-- TASK --
Begin at the line containing "[0:03.60-0:04.50]" and retype each line through the end of the records exactly. Include nothing else and no pictures.

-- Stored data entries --

====

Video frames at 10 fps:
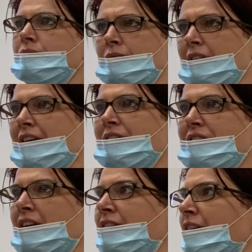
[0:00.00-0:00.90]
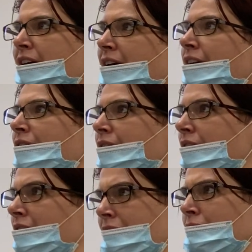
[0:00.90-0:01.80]
Now you're saying that I have
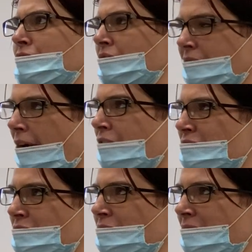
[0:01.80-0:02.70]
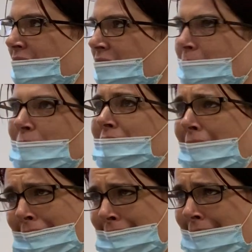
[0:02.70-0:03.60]
an allergic reaction to it to the point that
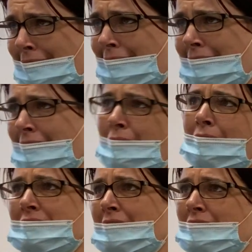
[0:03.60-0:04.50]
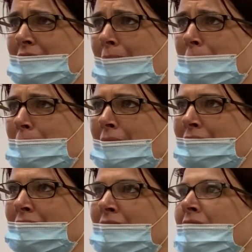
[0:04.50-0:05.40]
I can die and I now have to have this
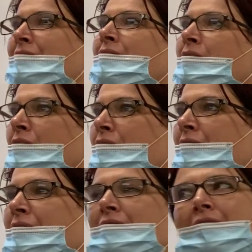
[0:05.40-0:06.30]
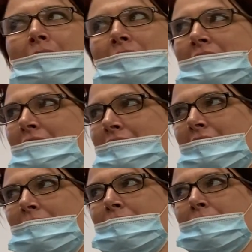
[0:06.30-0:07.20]
EpiPen, right? Happens all the time.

====

-- SOLUTION --
[0:03.60-0:04.50]
[0:04.50-0:05.40]
I can die and I now have to have this
[0:05.40-0:06.30]
[0:06.30-0:07.20]
EpiPen, right? Happens all the time.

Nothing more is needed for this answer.